The crystal structure of Thermus aquaticus DNA polymerase III alpha subunit reveals that the structure of the catalytic domain of the eubacterial replicative polymerase is unrelated to that of the eukaryotic replicative polymerase but rather belongs to the Polbeta-like nucleotidyltransferase superfamily. A model of the polymerase complexed with both DNA and beta-sliding clamp interacting with a reoriented binding domain and internal beta binding site was constructed that is consistent with existing biochemical data. Within the crystal, two C-terminal domains are interacting through a surface that is larger than many dimer interfaces. Since replicative polymerases of eubacteria and eukaryotes/archaea are not homologous, the nature of the replicative polymerase in the last common ancestor is unknown. Although other possibilities have been proposed, the plausibility of a ribozyme DNA polymerase should be considered.
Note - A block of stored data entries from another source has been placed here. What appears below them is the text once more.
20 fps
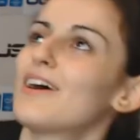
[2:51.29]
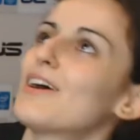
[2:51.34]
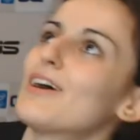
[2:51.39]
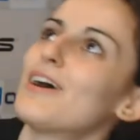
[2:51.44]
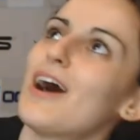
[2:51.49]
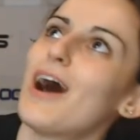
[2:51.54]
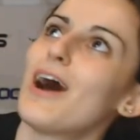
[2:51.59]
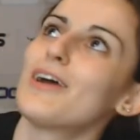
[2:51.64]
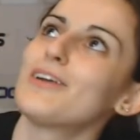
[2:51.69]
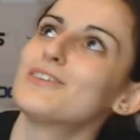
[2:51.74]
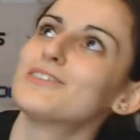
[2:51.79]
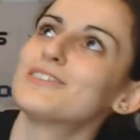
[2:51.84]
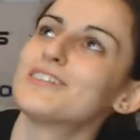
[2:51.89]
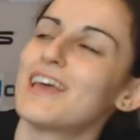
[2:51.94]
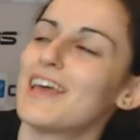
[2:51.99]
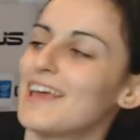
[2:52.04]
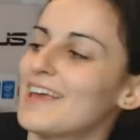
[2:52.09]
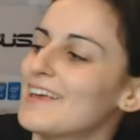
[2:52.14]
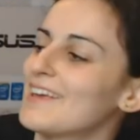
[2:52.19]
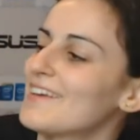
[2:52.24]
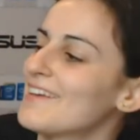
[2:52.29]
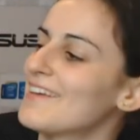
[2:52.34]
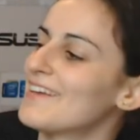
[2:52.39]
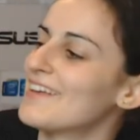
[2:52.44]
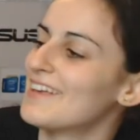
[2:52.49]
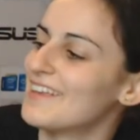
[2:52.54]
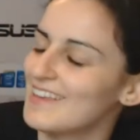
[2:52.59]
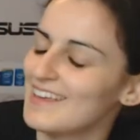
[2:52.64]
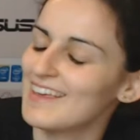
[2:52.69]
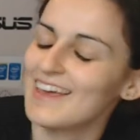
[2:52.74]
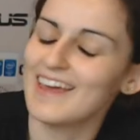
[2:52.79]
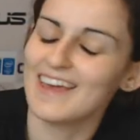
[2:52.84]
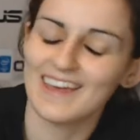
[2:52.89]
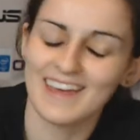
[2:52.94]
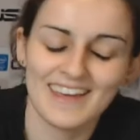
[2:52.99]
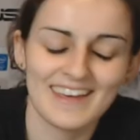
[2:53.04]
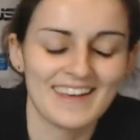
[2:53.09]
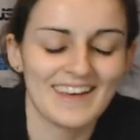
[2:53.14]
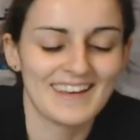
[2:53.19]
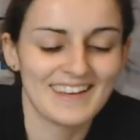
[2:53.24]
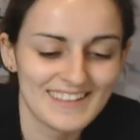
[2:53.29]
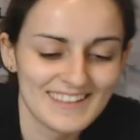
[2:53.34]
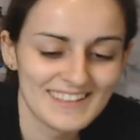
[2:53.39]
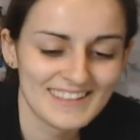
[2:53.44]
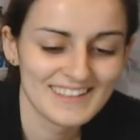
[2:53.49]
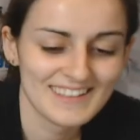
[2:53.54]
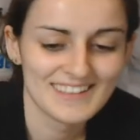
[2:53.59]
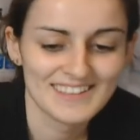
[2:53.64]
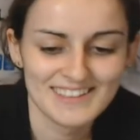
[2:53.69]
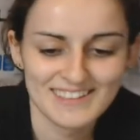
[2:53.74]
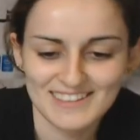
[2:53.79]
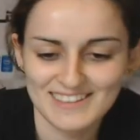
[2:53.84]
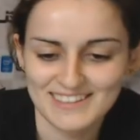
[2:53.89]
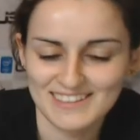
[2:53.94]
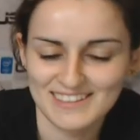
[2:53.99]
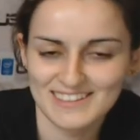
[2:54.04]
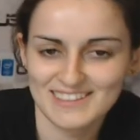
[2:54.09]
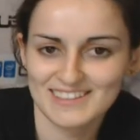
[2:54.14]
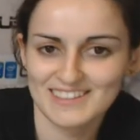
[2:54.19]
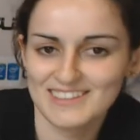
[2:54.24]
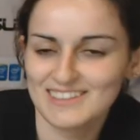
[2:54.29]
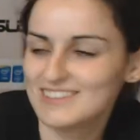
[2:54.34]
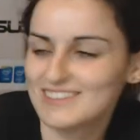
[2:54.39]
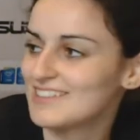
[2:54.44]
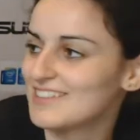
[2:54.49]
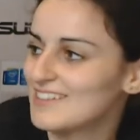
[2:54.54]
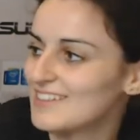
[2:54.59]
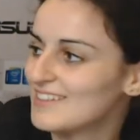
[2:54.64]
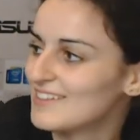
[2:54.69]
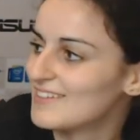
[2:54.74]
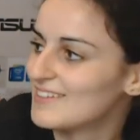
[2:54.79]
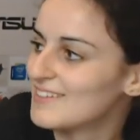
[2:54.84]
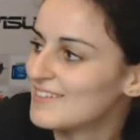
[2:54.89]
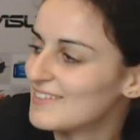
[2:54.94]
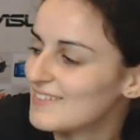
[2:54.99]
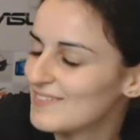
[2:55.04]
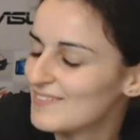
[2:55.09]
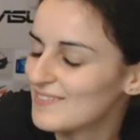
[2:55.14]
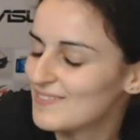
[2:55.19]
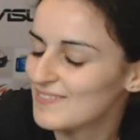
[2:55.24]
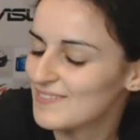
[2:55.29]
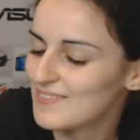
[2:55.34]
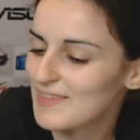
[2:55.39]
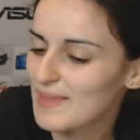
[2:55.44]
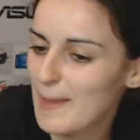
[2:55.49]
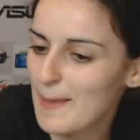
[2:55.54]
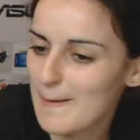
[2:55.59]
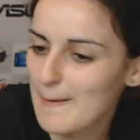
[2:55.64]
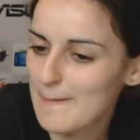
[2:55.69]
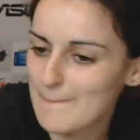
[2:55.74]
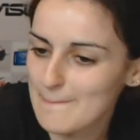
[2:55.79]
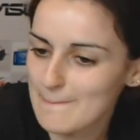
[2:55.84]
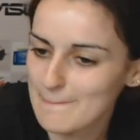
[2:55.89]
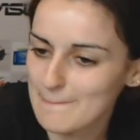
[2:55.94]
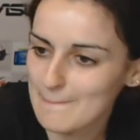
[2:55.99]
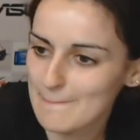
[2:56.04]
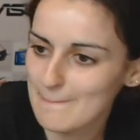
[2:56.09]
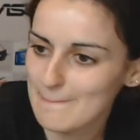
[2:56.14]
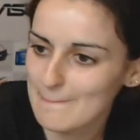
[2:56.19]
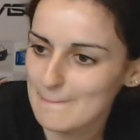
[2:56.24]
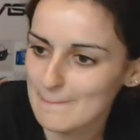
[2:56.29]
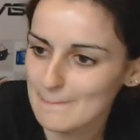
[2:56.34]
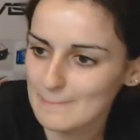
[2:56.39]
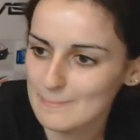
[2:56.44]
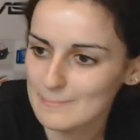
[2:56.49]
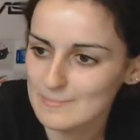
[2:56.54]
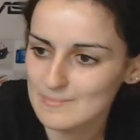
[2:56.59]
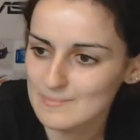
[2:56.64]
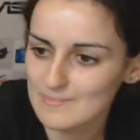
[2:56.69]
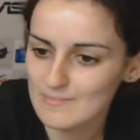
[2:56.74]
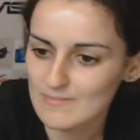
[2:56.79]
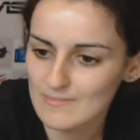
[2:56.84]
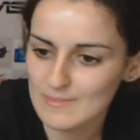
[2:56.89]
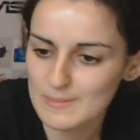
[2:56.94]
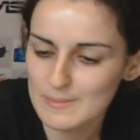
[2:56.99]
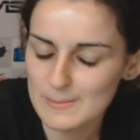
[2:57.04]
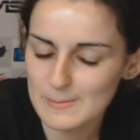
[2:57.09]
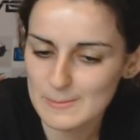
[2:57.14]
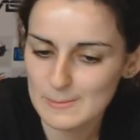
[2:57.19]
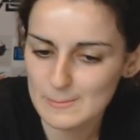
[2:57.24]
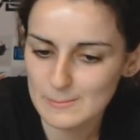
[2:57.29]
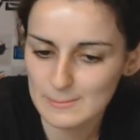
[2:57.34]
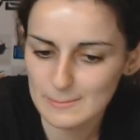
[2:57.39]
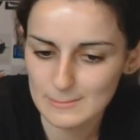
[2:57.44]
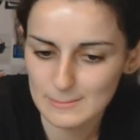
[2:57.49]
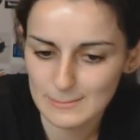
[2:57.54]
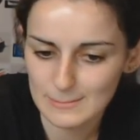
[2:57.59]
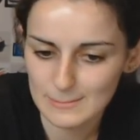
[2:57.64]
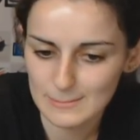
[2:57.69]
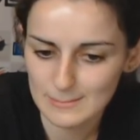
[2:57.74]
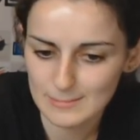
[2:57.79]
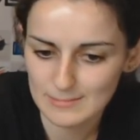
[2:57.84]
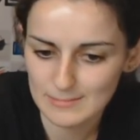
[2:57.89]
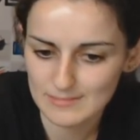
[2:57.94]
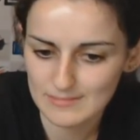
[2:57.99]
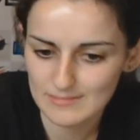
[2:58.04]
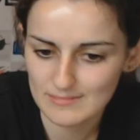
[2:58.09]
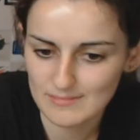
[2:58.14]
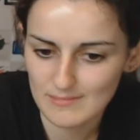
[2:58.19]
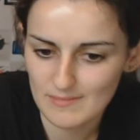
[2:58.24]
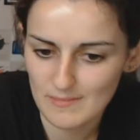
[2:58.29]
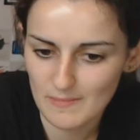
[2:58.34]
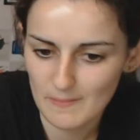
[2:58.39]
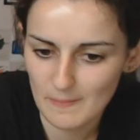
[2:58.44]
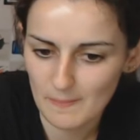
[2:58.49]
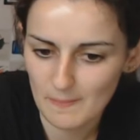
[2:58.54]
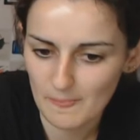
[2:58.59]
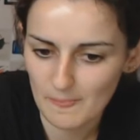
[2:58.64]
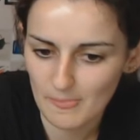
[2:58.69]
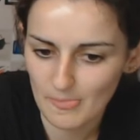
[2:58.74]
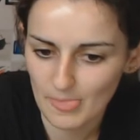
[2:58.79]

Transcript: This person isn't speaking.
嗜热水生栖热菌DNA聚合酶IIIα亚基的晶体结构表明,真细菌复制性聚合酶催化结构域的结构与真核生物复制性聚合酶的结构无关,而是属于Polβ样核苷酸转移酶超家族。构建了一个与DNA和β滑动夹复合物结合的聚合酶模型,该模型与重新定向的结合结构域和内部β结合位点相互作用,这与现有的生化数据一致。在晶体中,两个C末端结构域通过一个比许多二聚体界面都大的表面相互作用。由于真细菌和真核生物/古细菌的复制性聚合酶不同源,所以最后一个共同祖先中复制性聚合酶的性质尚不清楚。尽管已经提出了其他可能性,但应考虑核酶DNA聚合酶的合理性。